Jim Hansen appeared on "Sixty Minutes" on Sunday, March 19, and burned the Bush Administration a new...uh, was harshly critical of the Bush Administration. You wrote a front page article the next day, and there was also a diary by Mole333 about the Hansen interview that stayed on the recommended list for almost two days. So I decided to strike while the iron was hot, and I invited anyone who knew of instances of the intimidation or censoring of scientists to contact my office or the Democratic staff of the House Science Committee.
We've gotten lots of e-mails calling our attention to previously published reports, some of which had gotten precious little attention at the time, but also we also received a couple of entirely new reports of the suppression of scientific research by the Bush Administration.
The Administrator of NASA, Michael Griffin, recently announced new policies to protect NASA scientists from the kind of suppression that Jim Hansen complained about, which you reported approvingly here.
And then just last week the Washington Post reported on similar stories of the suppression of scientists working for the National Oceanic and Atmospheric Administration ("NOAA"), also about global climate change. The Chairman of the House Science Committee, Sherwood Boehlert, wrote to the Administrator of NOAA, Vice Admiral Conrad Lautenbacher, urging NOAA to institute the same policies that NASA instituted to protect scientists from intimidation and censorship. Sherry made the letter public in a press release on Tuesday, reproduced below.
[
Source]
WASHINGTON, April 11, 2006 - House Science Committee Chairman Sherwood Boehlert (R-NY) sent the following letter last Friday to Vice Admiral Conrad Lautenbacher, Administrator of the National Oceanic and Atmospheric Administration (NOAA), in response to an April 6 story in the Washington Post on concerns expressed by NOAA scientists.
Dear Admiral Lautenbacher:
I appreciated your call yesterday to discuss the concern we share over the report in The Washington Post describing scientists' concerns that the National Oceanic and Atmospheric Administration (NOAA) is limiting discussion about climate change. I was pleased to hear once again that you support open and unfettered scientific communication, as you have stated in the past both to me and in messages to NOAA employees.

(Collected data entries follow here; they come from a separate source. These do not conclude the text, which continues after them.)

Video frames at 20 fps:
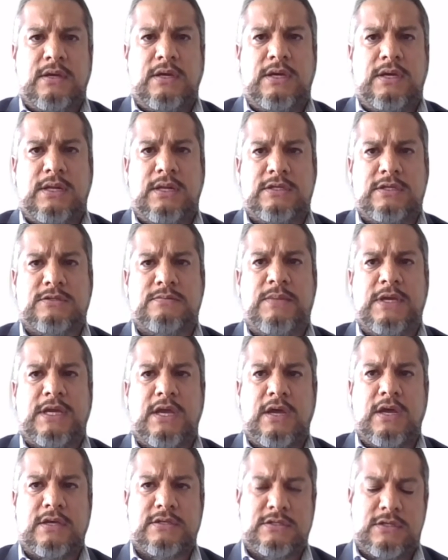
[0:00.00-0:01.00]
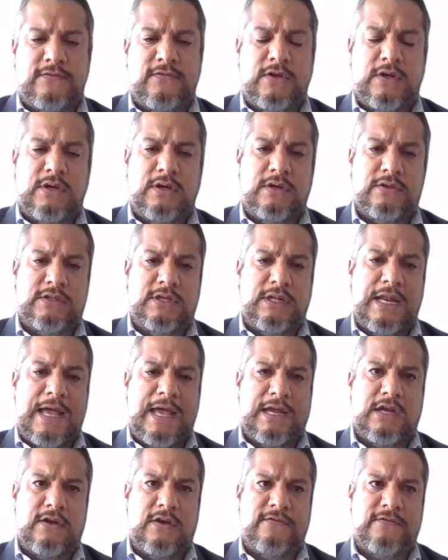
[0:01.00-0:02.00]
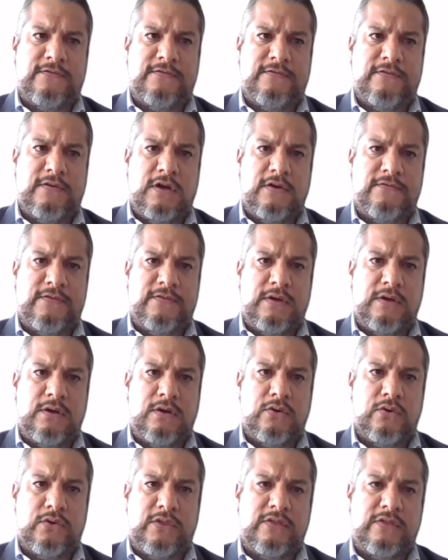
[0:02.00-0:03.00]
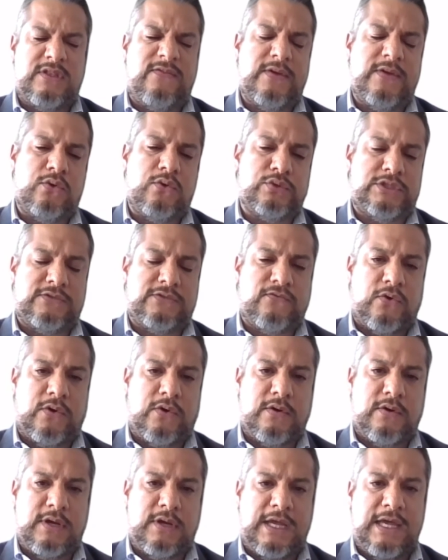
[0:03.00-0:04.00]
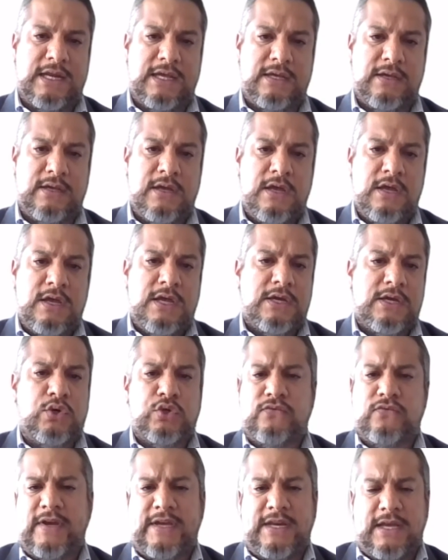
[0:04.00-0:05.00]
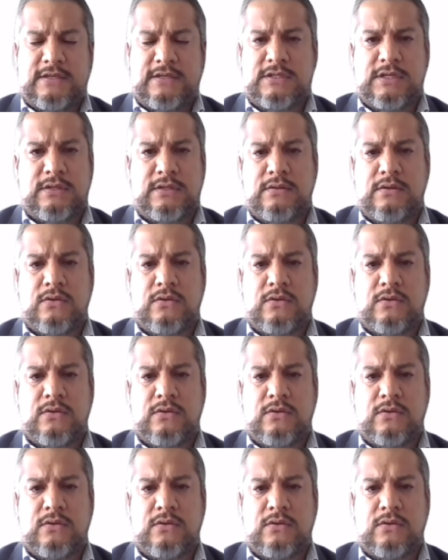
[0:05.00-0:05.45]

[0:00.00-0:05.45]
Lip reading: it is because of the lack of or the difficulties for getting good financing,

However, it seems clear that, despite your commitment, at least some scientists at NOAA continue to feel that the agency is not encouraging open communication. (Our staff has heard such concerns repeatedly; the problem goes beyond the few instances alleged in The Post.) NOAA's efforts to attract, retain and make full use of the nation's best scientists will be stymied if your scientists and the scientific community at-large believe that NOAA seeks to limit the discussion of climate science and its implications. And the issue of climate change is too important to countenance any scientists feeling intimidated or constrained about discussing the matter, regardless of whether that feeling is the result of specific policy actions or of misimpressions that create a stifling atmosphere.
Therefore, I recommend that you swiftly take the following steps, which appear to have helped remedy similar concerns at the National Aeronautics and Space Administration (NASA):
1) Set up permanently a process that employees will trust by which employees can report concerns when they believe that scientific communication is being suppressed.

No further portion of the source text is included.